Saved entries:
[Start of Attachment]
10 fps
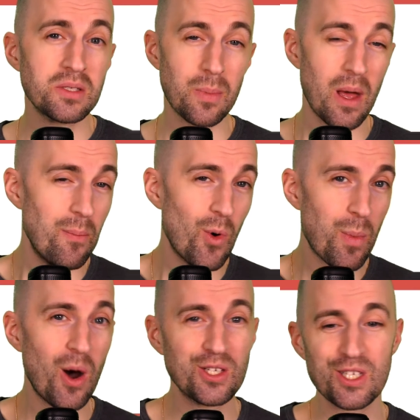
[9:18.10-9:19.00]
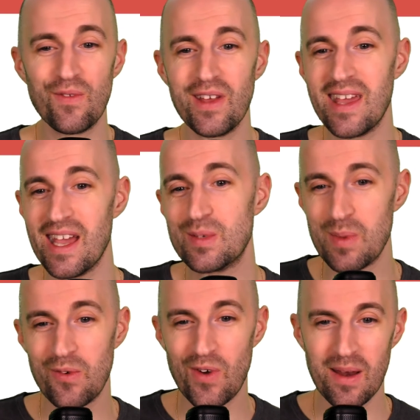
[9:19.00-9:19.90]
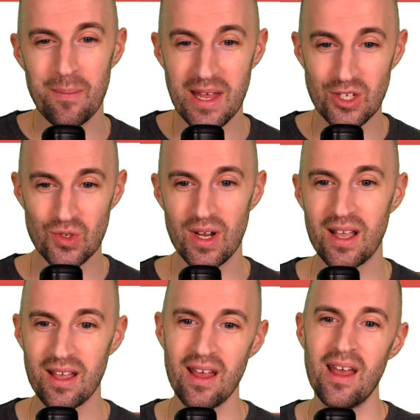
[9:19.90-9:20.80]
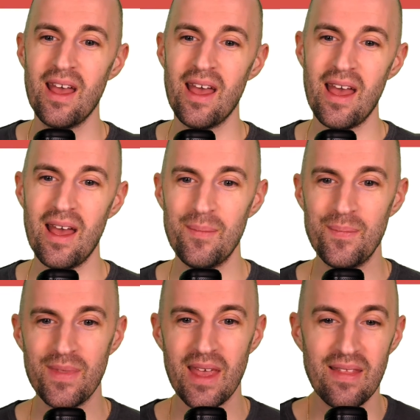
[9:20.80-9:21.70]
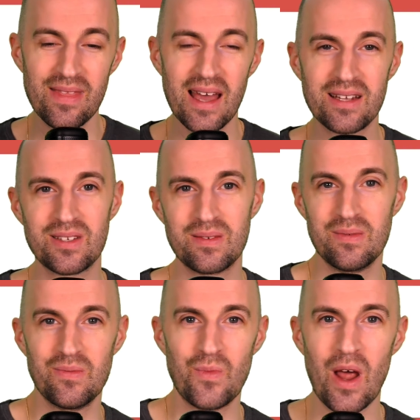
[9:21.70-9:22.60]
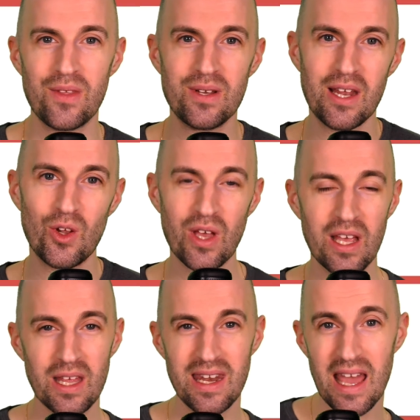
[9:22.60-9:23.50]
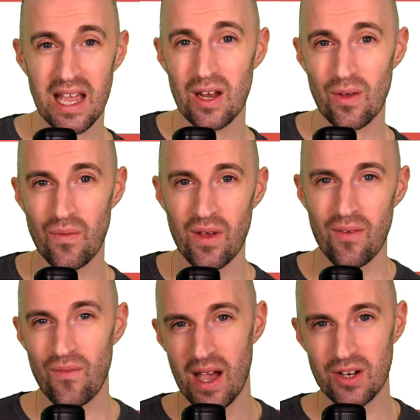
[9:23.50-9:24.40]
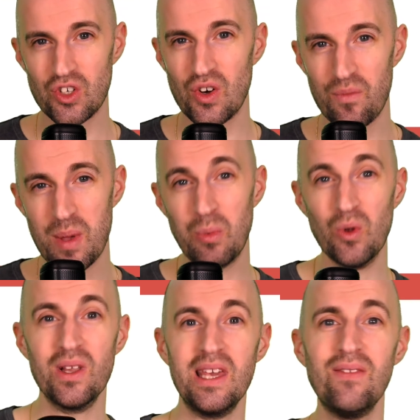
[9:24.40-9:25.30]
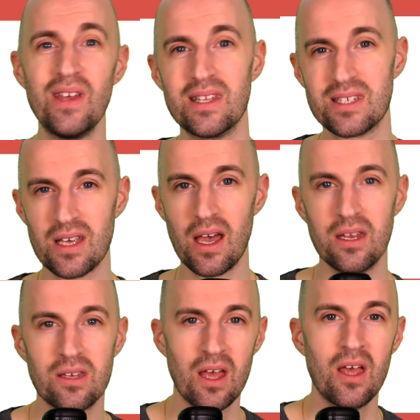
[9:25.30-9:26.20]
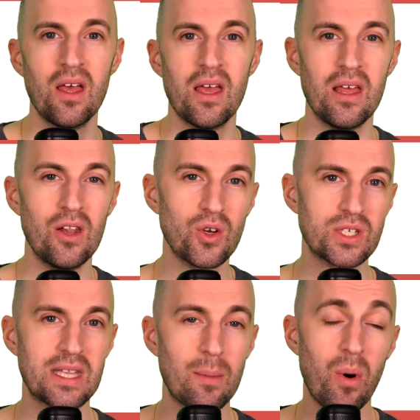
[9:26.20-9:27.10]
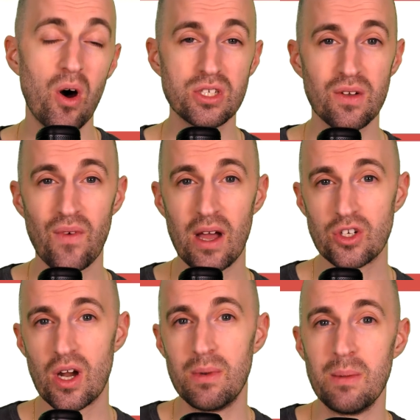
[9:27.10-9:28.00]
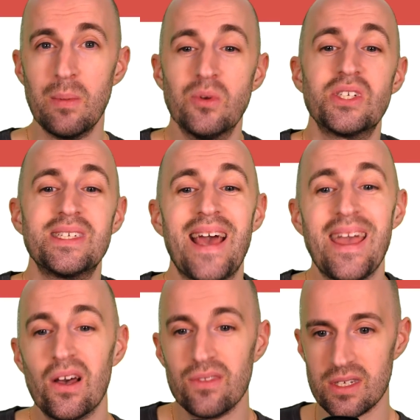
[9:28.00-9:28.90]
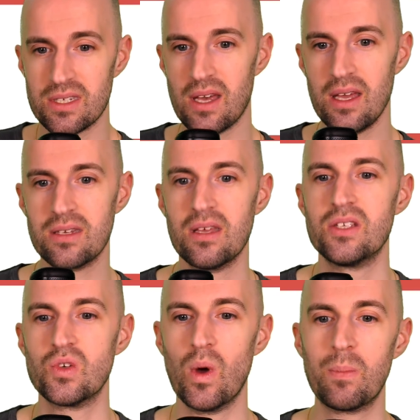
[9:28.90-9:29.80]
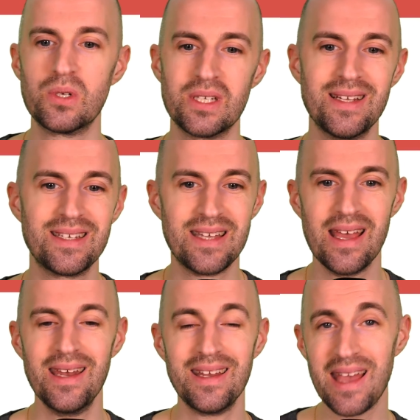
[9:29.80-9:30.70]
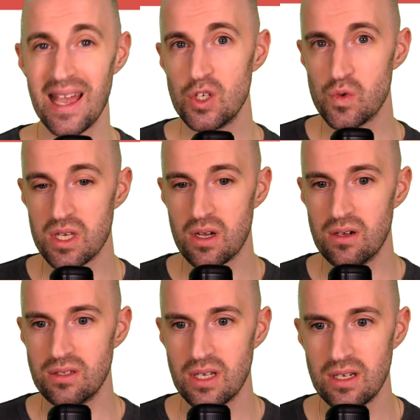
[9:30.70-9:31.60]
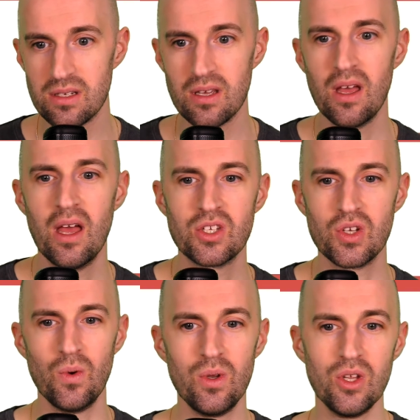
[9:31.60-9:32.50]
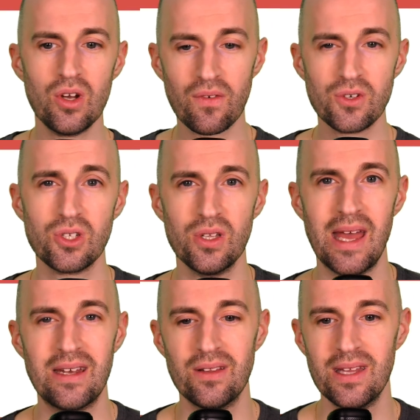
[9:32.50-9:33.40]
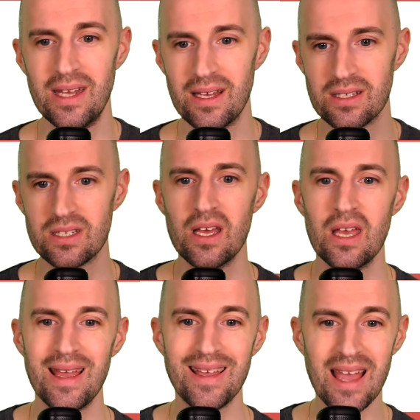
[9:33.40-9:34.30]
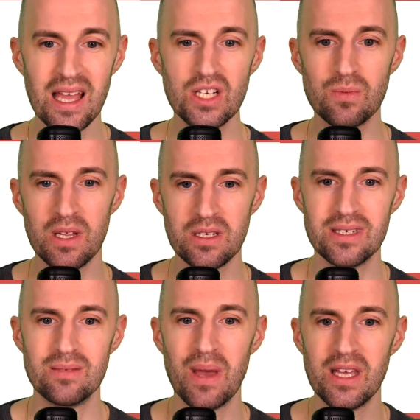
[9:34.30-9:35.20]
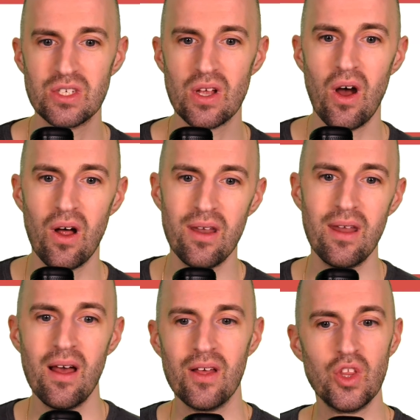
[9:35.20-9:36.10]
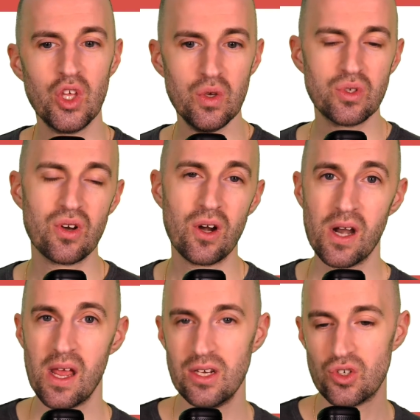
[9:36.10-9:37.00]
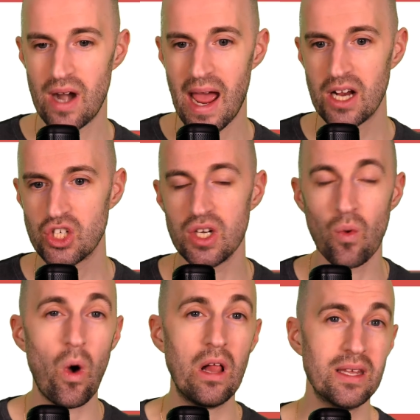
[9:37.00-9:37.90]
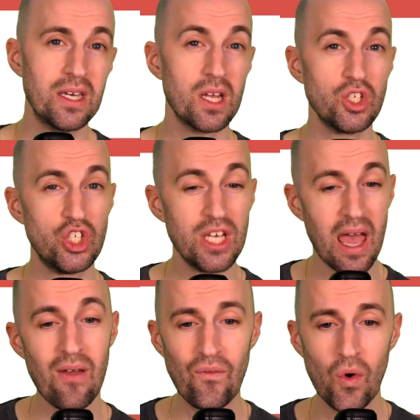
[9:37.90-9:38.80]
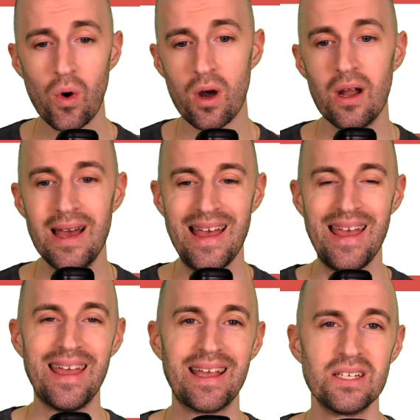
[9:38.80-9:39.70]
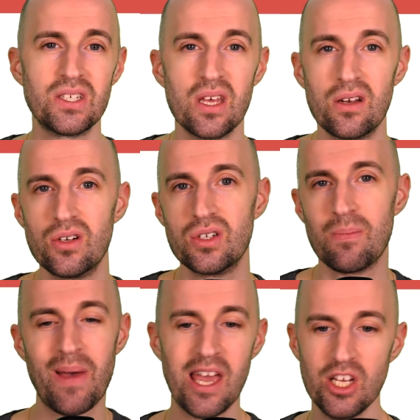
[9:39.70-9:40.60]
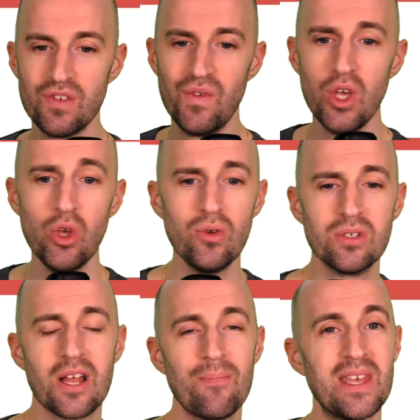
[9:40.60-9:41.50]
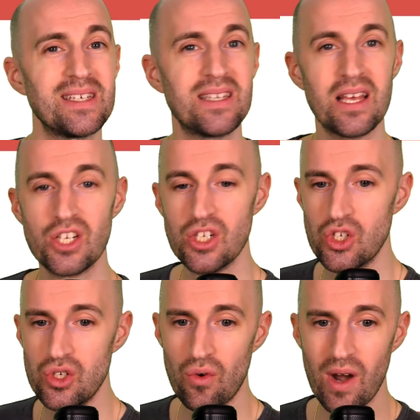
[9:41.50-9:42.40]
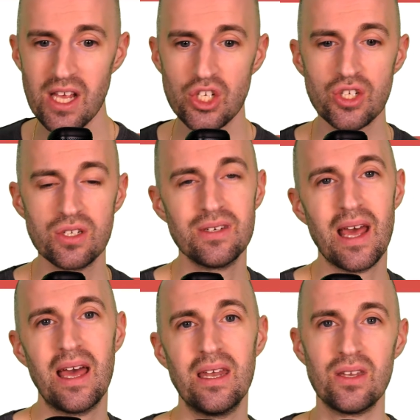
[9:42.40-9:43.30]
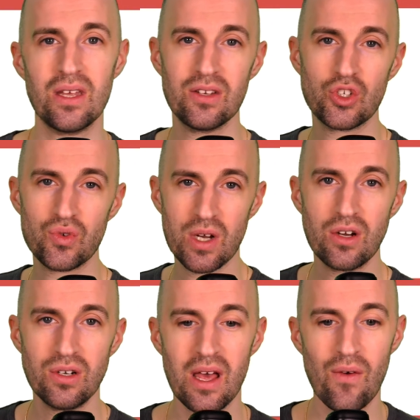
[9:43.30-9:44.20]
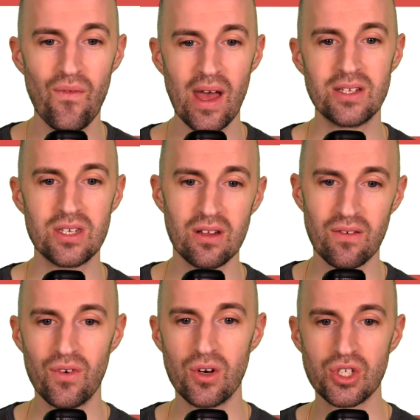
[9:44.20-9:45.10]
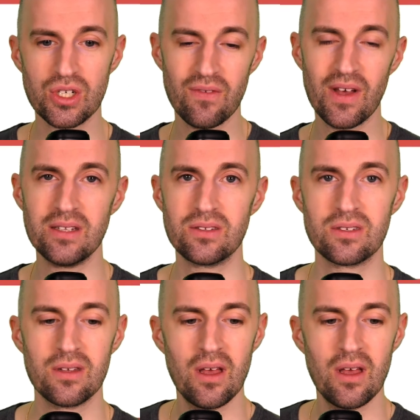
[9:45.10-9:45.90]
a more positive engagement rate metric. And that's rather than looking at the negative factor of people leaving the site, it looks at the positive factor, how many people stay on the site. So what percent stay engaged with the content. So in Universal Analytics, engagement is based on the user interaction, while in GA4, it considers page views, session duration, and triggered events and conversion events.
[End of Attachment]
## [What you are asked to do]
Please write out all the data again word for word, but not the pictures.

## [Your response]
10 fps
[9:18.10-9:19.00]
[9:19.00-9:19.90]
[9:19.90-9:20.80]
[9:20.80-9:21.70]
[9:21.70-9:22.60]
[9:22.60-9:23.50]
[9:23.50-9:24.40]
[9:24.40-9:25.30]
[9:25.30-9:26.20]
[9:26.20-9:27.10]
[9:27.10-9:28.00]
[9:28.00-9:28.90]
[9:28.90-9:29.80]
[9:29.80-9:30.70]
[9:30.70-9:31.60]
[9:31.60-9:32.50]
[9:32.50-9:33.40]
[9:33.40-9:34.30]
[9:34.30-9:35.20]
[9:35.20-9:36.10]
[9:36.10-9:37.00]
[9:37.00-9:37.90]
[9:37.90-9:38.80]
[9:38.80-9:39.70]
[9:39.70-9:40.60]
[9:40.60-9:41.50]
[9:41.50-9:42.40]
[9:42.40-9:43.30]
[9:43.30-9:44.20]
[9:44.20-9:45.10]
[9:45.10-9:45.90]
a more positive engagement rate metric. And that's rather than looking at the negative factor of people leaving the site, it looks at the positive factor, how many people stay on the site. So what percent stay engaged with the content. So in Universal Analytics, engagement is based on the user interaction, while in GA4, it considers page views, session duration, and triggered events and conversion events.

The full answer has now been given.